Moving Average (MA) component of order q: The current value depends on q past errors.

Model Specification

Mathematically, an ARMA(p, q) model can be written as:

Y_t = c + \phi_1 Y_{t-1} + \phi_2 Y_{t-2} + \dots + \phi_p Y_{t-p} \;+\; \theta_1 \varepsilon_{t-1} + \dots + \theta_q \varepsilon_{t-q} \;+\; \varepsilon_t

where:
• \(c\) is a constant (sometimes omitted if centered around zero).
• \(\phi_i\) are the AR coefficients (i = 1, 2, …, p).
• \(\theta_j\) are the MA coefficients (j = 1, 2, …, q).
• \(\varepsilon_t\) is white noise (error term with mean zero, constant variance, no autocorrelation).

The autoregressive part captures how historical observations of \(Y\) feed into present values, while the moving-average part captures how past error terms influence present observations.

Identification via ACF and PACF

Identifying p (AR order) and q (MA order) often involves looking at the autocorrelation function (ACF) and partial autocorrelation function (PACF) plots:

• Pure AR(p) processes often have a “cut-off” in the PACF after lag p and a “gradual decay” in the ACF.
• Pure MA(q) processes often have a “cut-off” in the ACF after lag q and a “gradual decay” in the PACF.

With ARMA models, these patterns can be more mixed, so there’s a bit of trial and error. You want to watch out for overfitting—piling on too many parameters can degrade out-of-sample forecasting.

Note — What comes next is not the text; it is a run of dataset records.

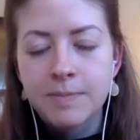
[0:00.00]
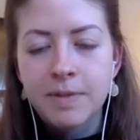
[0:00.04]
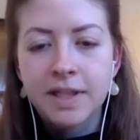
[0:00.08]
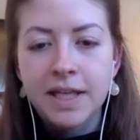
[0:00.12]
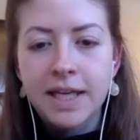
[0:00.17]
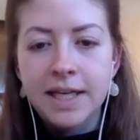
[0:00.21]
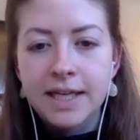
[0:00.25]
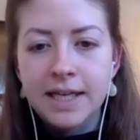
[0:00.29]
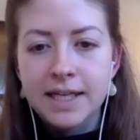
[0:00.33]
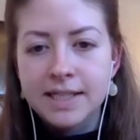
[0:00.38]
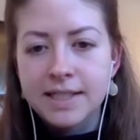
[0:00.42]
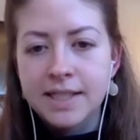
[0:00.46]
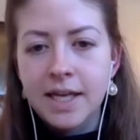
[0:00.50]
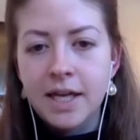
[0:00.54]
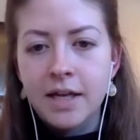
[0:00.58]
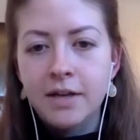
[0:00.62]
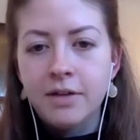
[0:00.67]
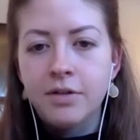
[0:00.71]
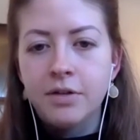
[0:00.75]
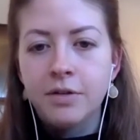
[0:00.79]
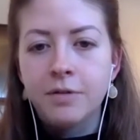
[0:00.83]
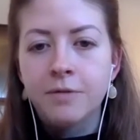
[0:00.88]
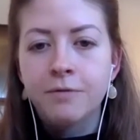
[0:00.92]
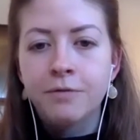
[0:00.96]
But like I
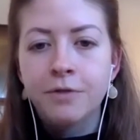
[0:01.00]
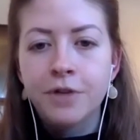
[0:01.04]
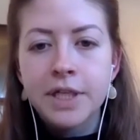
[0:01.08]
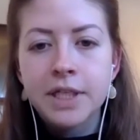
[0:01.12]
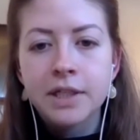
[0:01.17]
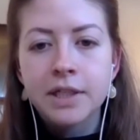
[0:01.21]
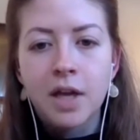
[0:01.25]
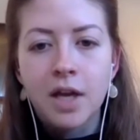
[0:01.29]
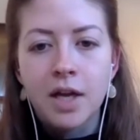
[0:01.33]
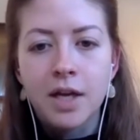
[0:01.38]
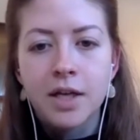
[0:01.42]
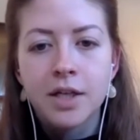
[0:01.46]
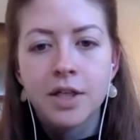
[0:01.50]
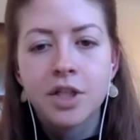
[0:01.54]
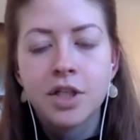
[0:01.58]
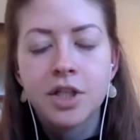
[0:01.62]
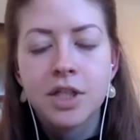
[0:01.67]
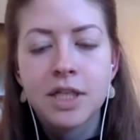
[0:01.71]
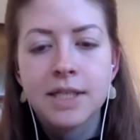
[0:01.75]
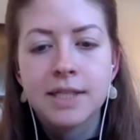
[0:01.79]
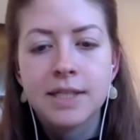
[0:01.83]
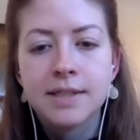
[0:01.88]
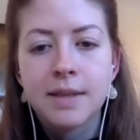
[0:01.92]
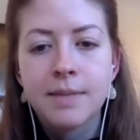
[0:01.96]
said, the free
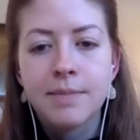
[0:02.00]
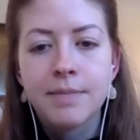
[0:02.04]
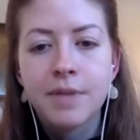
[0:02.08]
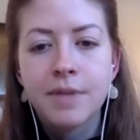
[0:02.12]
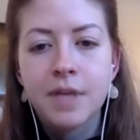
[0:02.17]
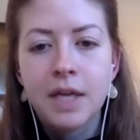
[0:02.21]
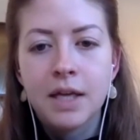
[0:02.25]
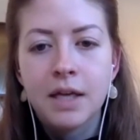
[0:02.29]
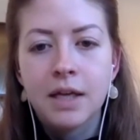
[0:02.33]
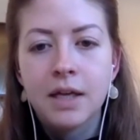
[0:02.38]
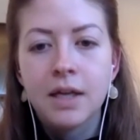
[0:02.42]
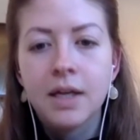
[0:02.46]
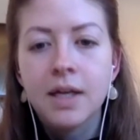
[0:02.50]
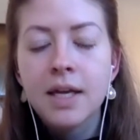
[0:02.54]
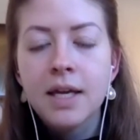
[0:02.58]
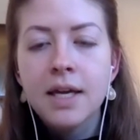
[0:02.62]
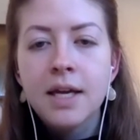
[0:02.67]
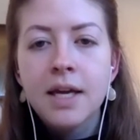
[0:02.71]
launch is something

As a quick personal tip: The first time I tried to identify p and q just by looking at the ACF/PACF, I ended up with a bizarre model that “fit” the data but predicted nonsense. Iterative checks and experience matter—a lot.

ARIMA(p, d, q) Models

Differencing and Integration

Many real-world financial and economic time series are not stationary. They show trends, random walks, or unit roots. To handle non-stationarity, we can difference the series \(d\) times until it becomes (approximately) stationary. If one differencing (d = 1) does the trick, we have a first-order integrated process.

We then apply an ARMA model to the differenced data:

\underbrace{\nabla^d Y_t}_{\text{d-th differenced series}} \;=\; (1 - B)^d Y_t

where \(B\) is the backward shift operator (\(BY_t = Y_{t-1}\)), and \(\nabla\) is the differencing operator.

Hence, an ARIMA(p, d, q) model is essentially an ARMA(p, q) model applied to a series that has been differenced \(d\) times.

ARIMA(p, d, q) in Practice

If your time series has a clear upward or downward trend (like a slowly drifting interest rate or monthly GDP growth), differencing once (setting \(d=1\)) might be enough to achieve stationarity. If the trend is more complex, you might need \(d=2\). More than 2 differences in financial modeling are relatively rare, but still possible if the data is especially wiggly.

You might say, “But wait, can’t I just do a polynomial or log transformation?” Absolutely, that’s also an approach. However, differencing remains a go-to tool because it’s straightforward to interpret.

Model Selection and Parameter Estimation

Searching Over p, d, q

We typically test plausible values of \(p\), \(d\), and \(q\) in a systematic way, looking at the ACF/PACF. Then we fit these candidate models to the data, checking:

• Mean Squared Error (MSE)
• Akaike Information Criterion (AIC)
• Bayesian Information Criterion (BIC)

This helps us avoid overfitting by penalizing models with unnecessary parameters. You can think of it like cooking—adding more ingredients might ruin the dish, so a simpler recipe often tastes better (and generalizes better).

Diagnostic Checks

After fitting the model, always examine residuals. Ideally, the residuals should behave like white noise: no strong autocorrelation, no glaring patterns.

In practice, many financial analysts rely on specialized econometric software that can automate a large portion of these steps—though experts caution that “auto-modeling” can lead to fancy but meaningless results if you don’t interpret them carefully.

Inverse Roots and Model Stability

Stability and Invertibility Conditions

For ARMA or ARIMA models to produce meaningful forecasts, they must be stable and invertible. Stability means the autoregressive polynomial has roots outside the unit circle; invertibility means the moving-average polynomial has roots outside the unit circle. Checking these is a bit like ensuring your boat has no holes before you set sail.

If you use Python’s statsmodels or R’s forecast package, the software often reports whether your model’s roots satisfy these conditions. If they don’t, the software might protest, or you’ll see bizarre coefficient estimates (like extremely large or negative values that make no sense physically or financially).

Visual Representation

Sometimes it helps to see the conceptual flow of how ARIMA models wrap differencing around ARMA. Here’s a quick Mermaid diagram:

    flowchart LR
	    A["Raw Data <br/> (Non-stationary)"] --> B["Difference (∇<sup>d</sup>)"]
	    B --> C["Stationary <br/> Series"]
	    C --> D["Fit ARMA(p, q) <br/> on differenced data"]
	    D --> E["Assess Model <br/> (ACF/PACF, Residuals)"]
	    E --> F["Forecasting <br/> ARIMA(p,d,q)"]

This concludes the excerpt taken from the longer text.